_Study material_
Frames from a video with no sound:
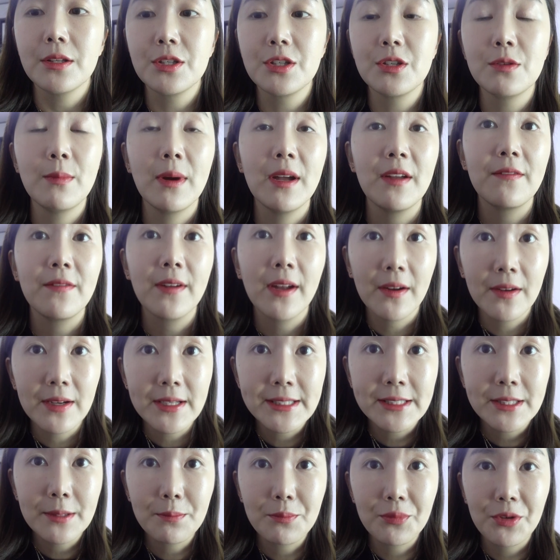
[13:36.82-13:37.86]
to my very
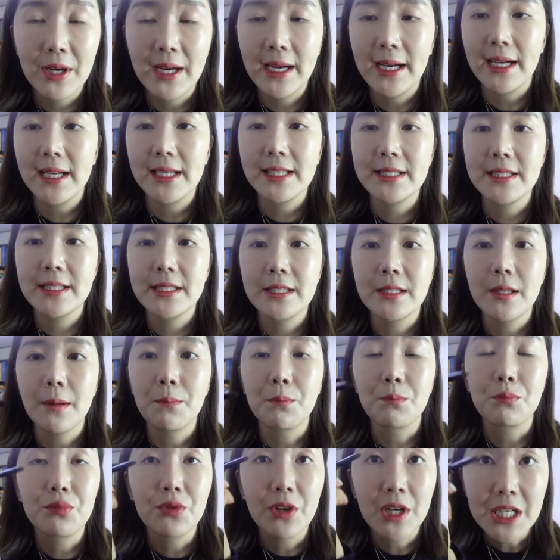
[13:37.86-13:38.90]
surprise, the
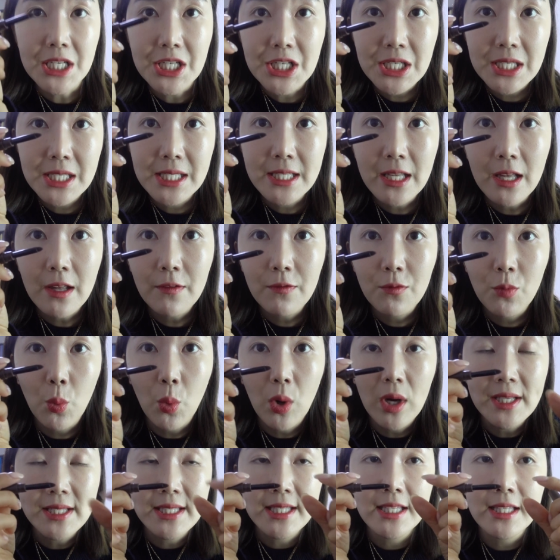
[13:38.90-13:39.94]
brush itself
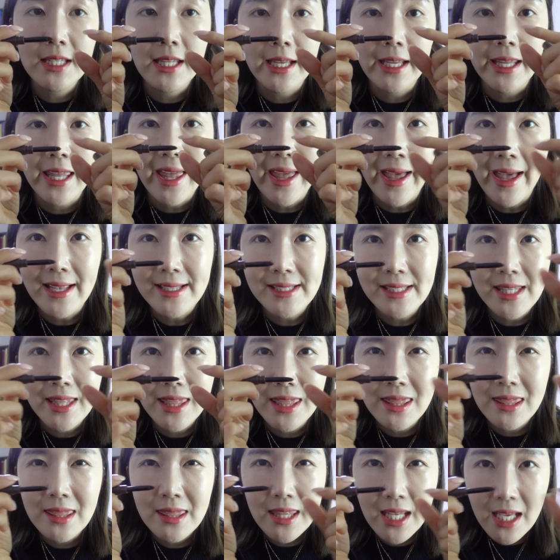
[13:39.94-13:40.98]
wasn't like as
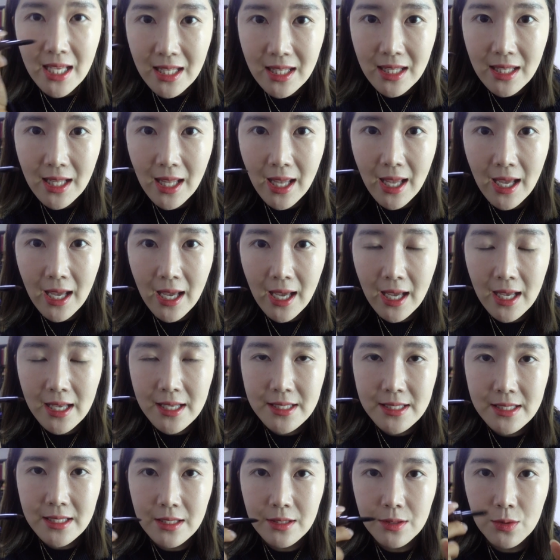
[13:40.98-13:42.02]
thin
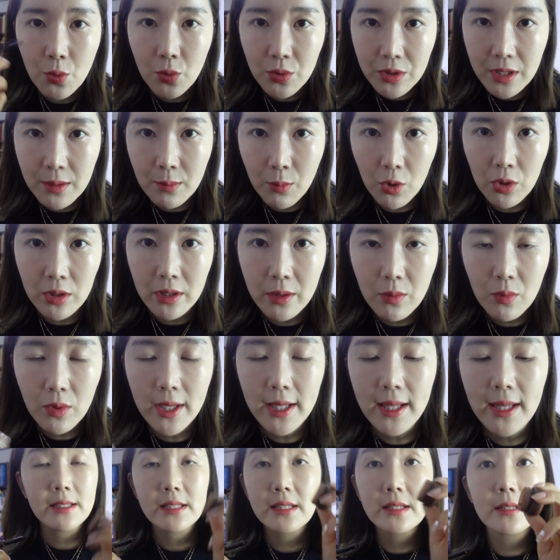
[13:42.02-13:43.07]
as the Tony Moly
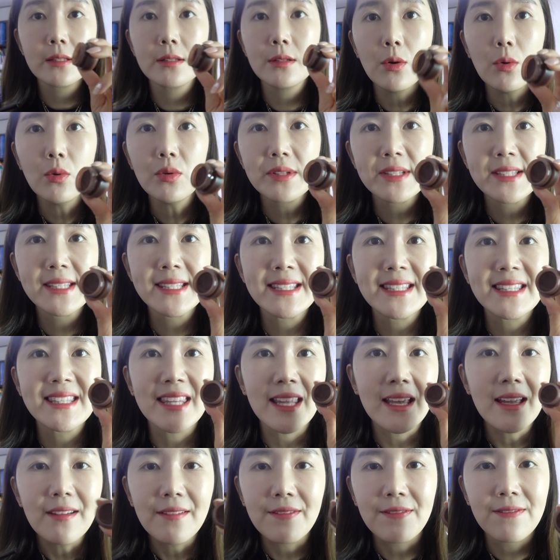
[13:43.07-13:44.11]
one. It's so
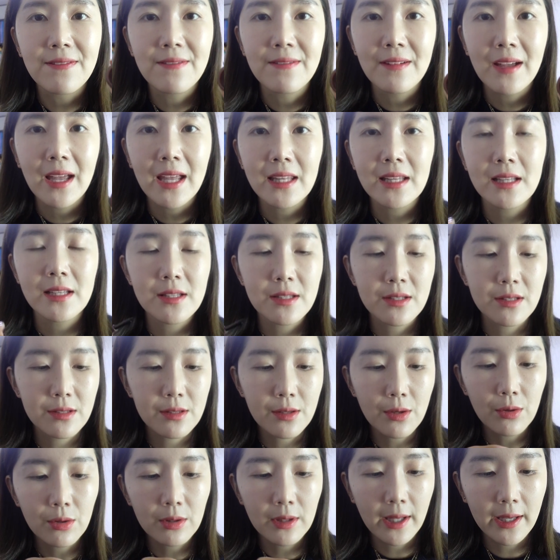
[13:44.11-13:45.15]
stiff, and it's
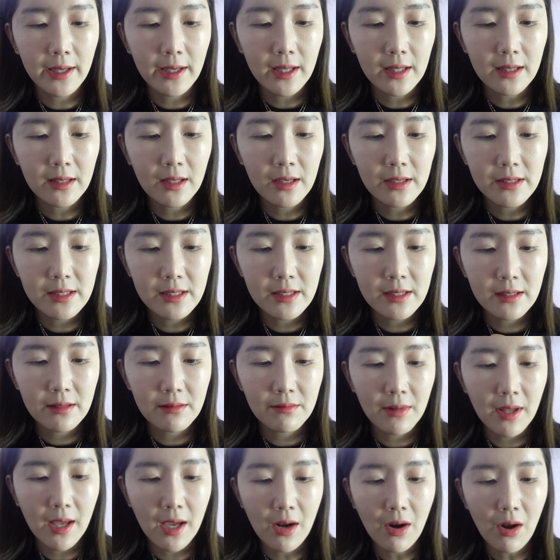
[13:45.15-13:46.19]
so like, it
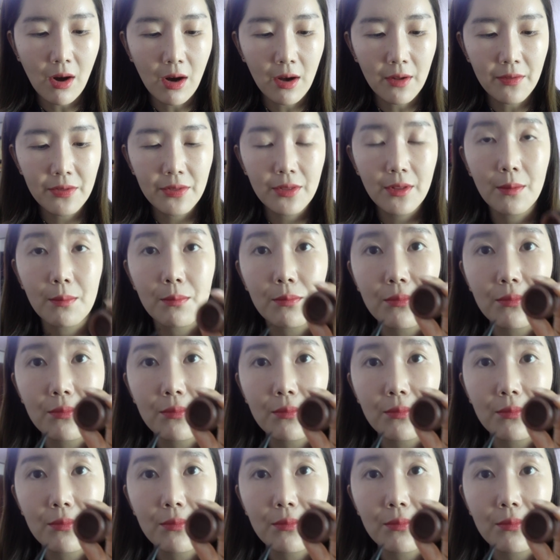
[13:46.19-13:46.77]
doesn't get on the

_Task to complete_
The whole listing must be transcribed exactly. No pictures belong in the copy.

_Answer section_
Frames from a video with no sound:
[13:36.82-13:37.86]
to my very
[13:37.86-13:38.90]
surprise, the
[13:38.90-13:39.94]
brush itself
[13:39.94-13:40.98]
wasn't like as
[13:40.98-13:42.02]
thin
[13:42.02-13:43.07]
as the Tony Moly
[13:43.07-13:44.11]
one. It's so
[13:44.11-13:45.15]
stiff, and it's
[13:45.15-13:46.19]
so like, it
[13:46.19-13:46.77]
doesn't get on the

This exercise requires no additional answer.